§ WHAT IS BEING ASKED
Transcribe each record word for word. Skip the images.

───── THE INPUT ─────

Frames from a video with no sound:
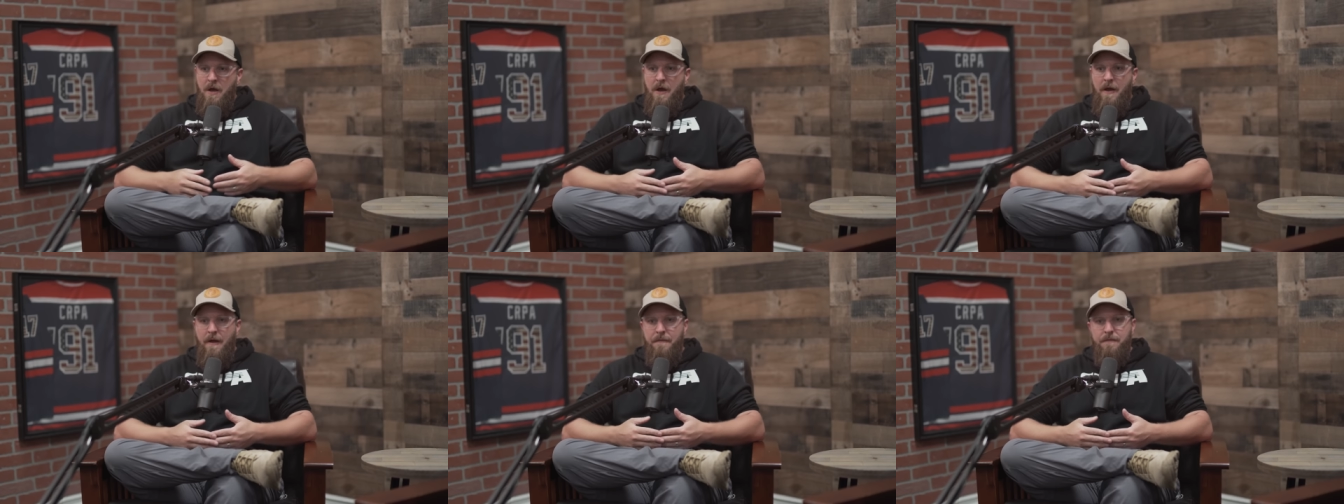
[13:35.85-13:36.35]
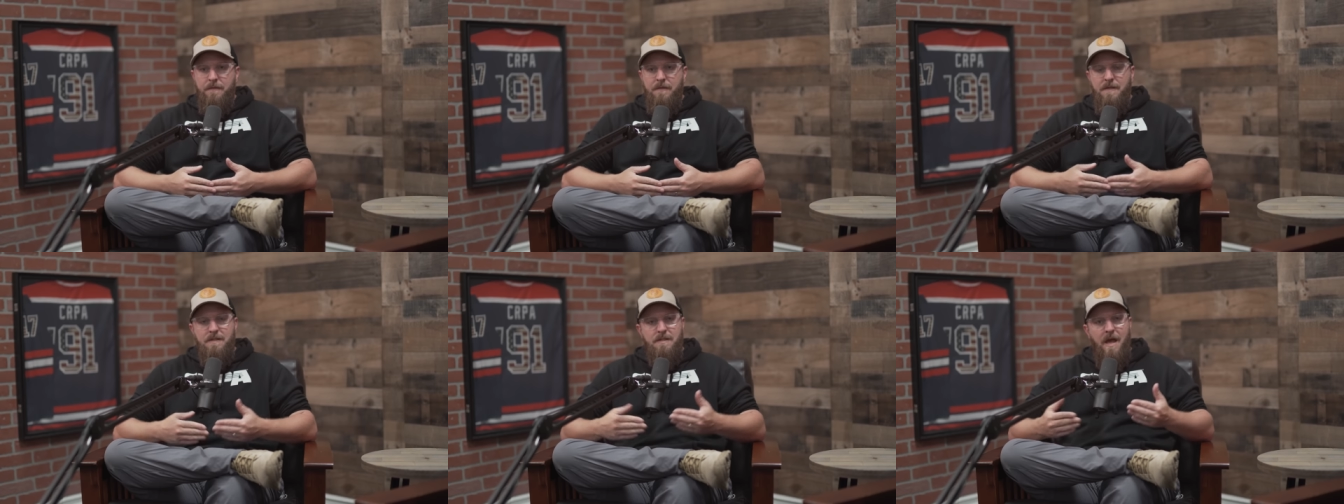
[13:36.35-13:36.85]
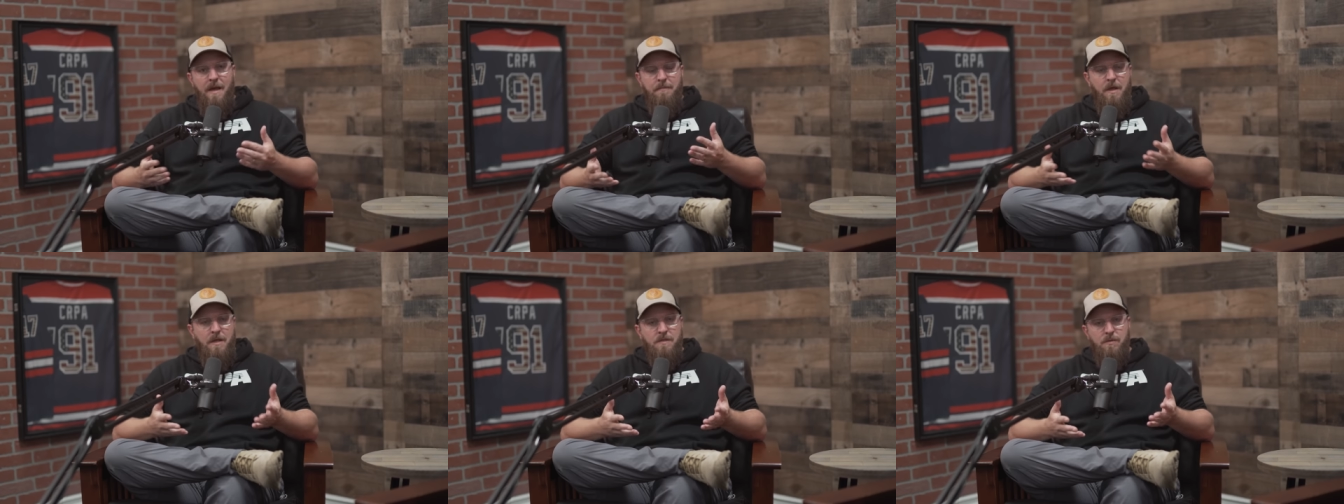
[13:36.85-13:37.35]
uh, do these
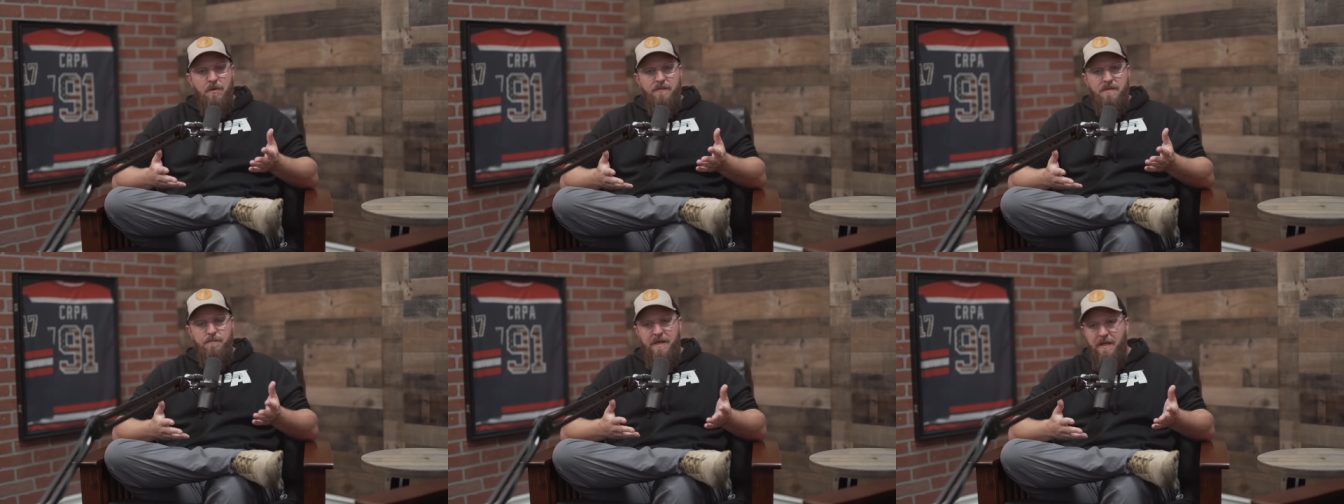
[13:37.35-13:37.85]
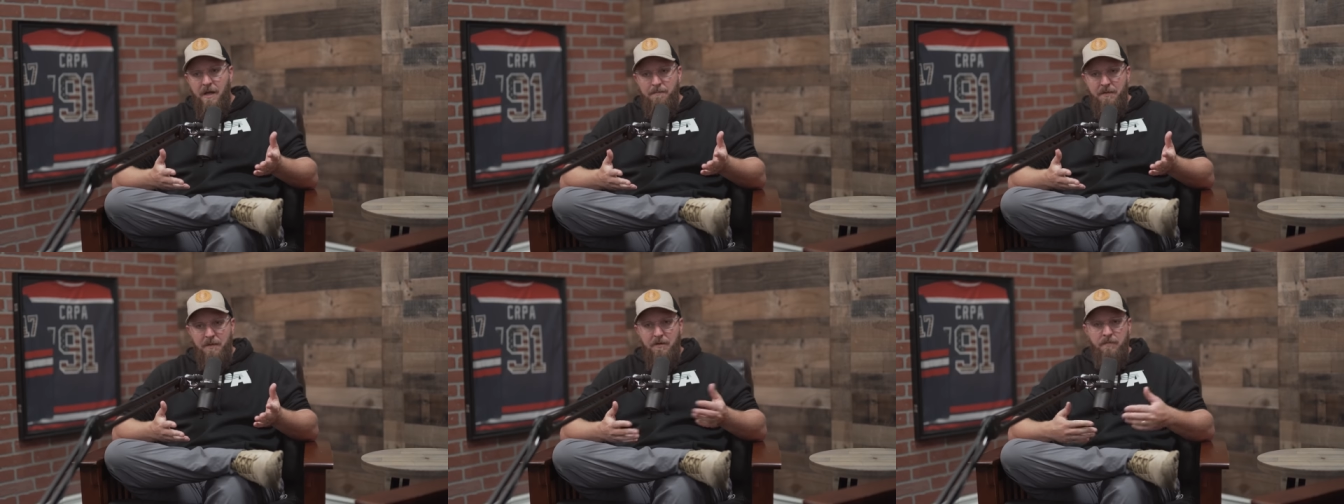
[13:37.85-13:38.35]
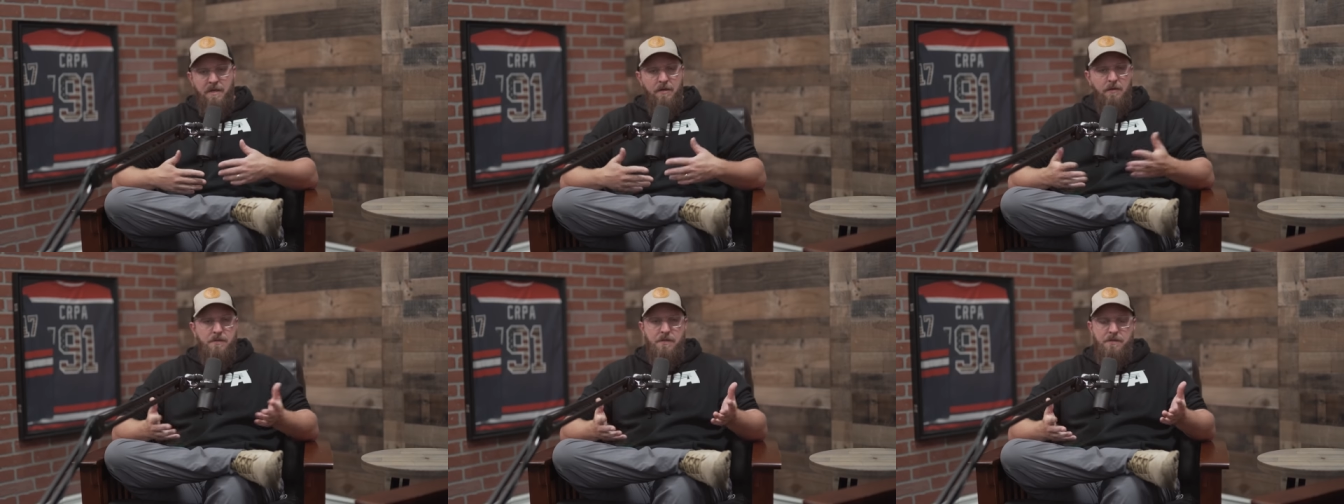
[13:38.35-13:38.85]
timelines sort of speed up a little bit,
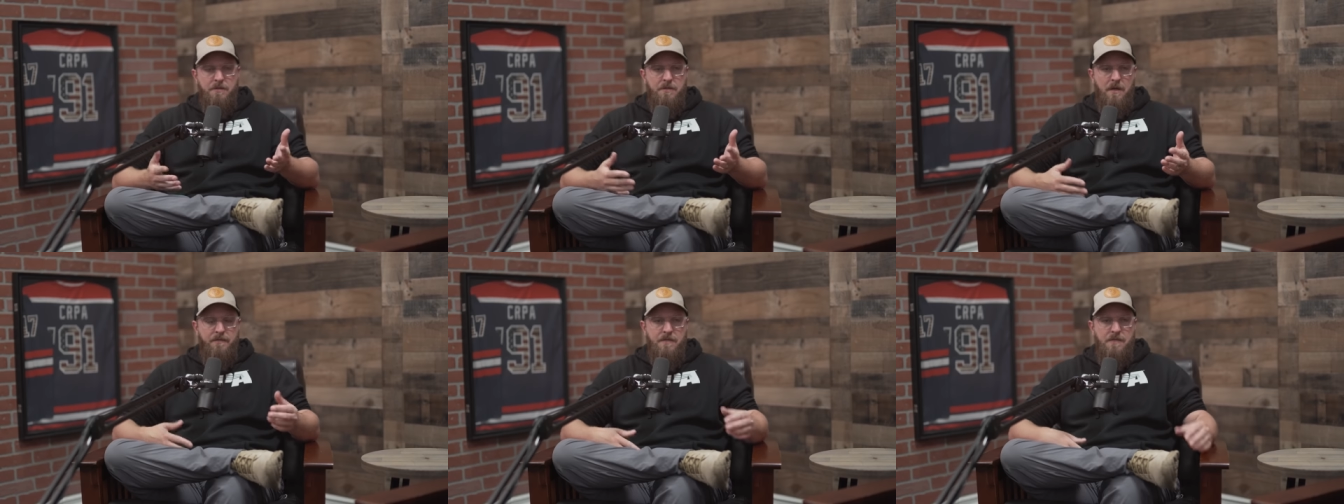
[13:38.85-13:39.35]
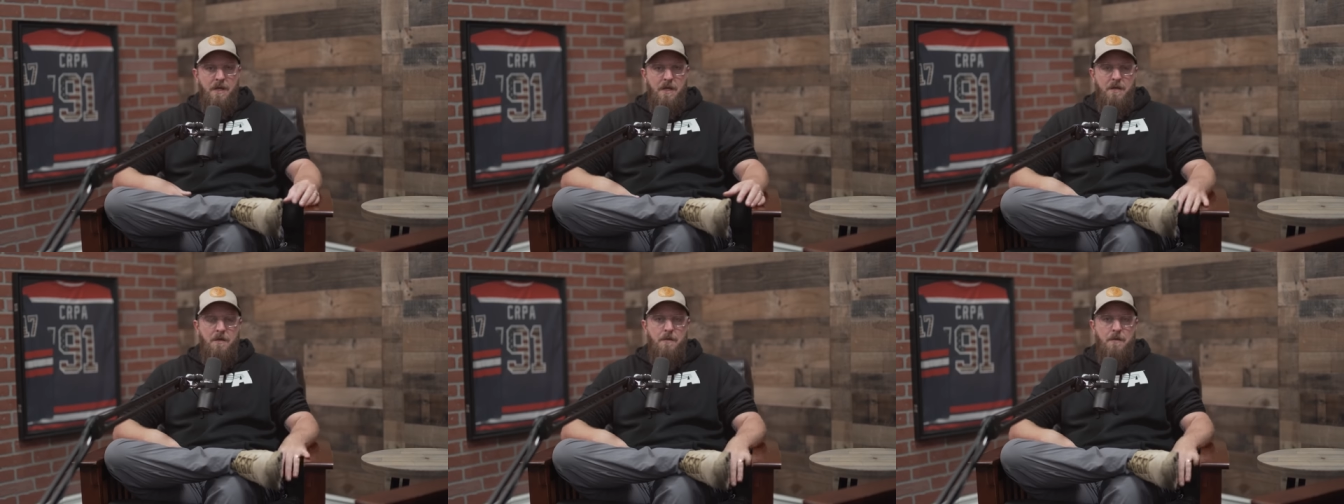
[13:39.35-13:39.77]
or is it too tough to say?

─────

§ SOLUTION
Frames from a video with no sound:
[13:35.85-13:36.35]
[13:36.35-13:36.85]
[13:36.85-13:37.35]
uh, do these
[13:37.35-13:37.85]
[13:37.85-13:38.35]
[13:38.35-13:38.85]
timelines sort of speed up a little bit,
[13:38.85-13:39.35]
[13:39.35-13:39.77]
or is it too tough to say?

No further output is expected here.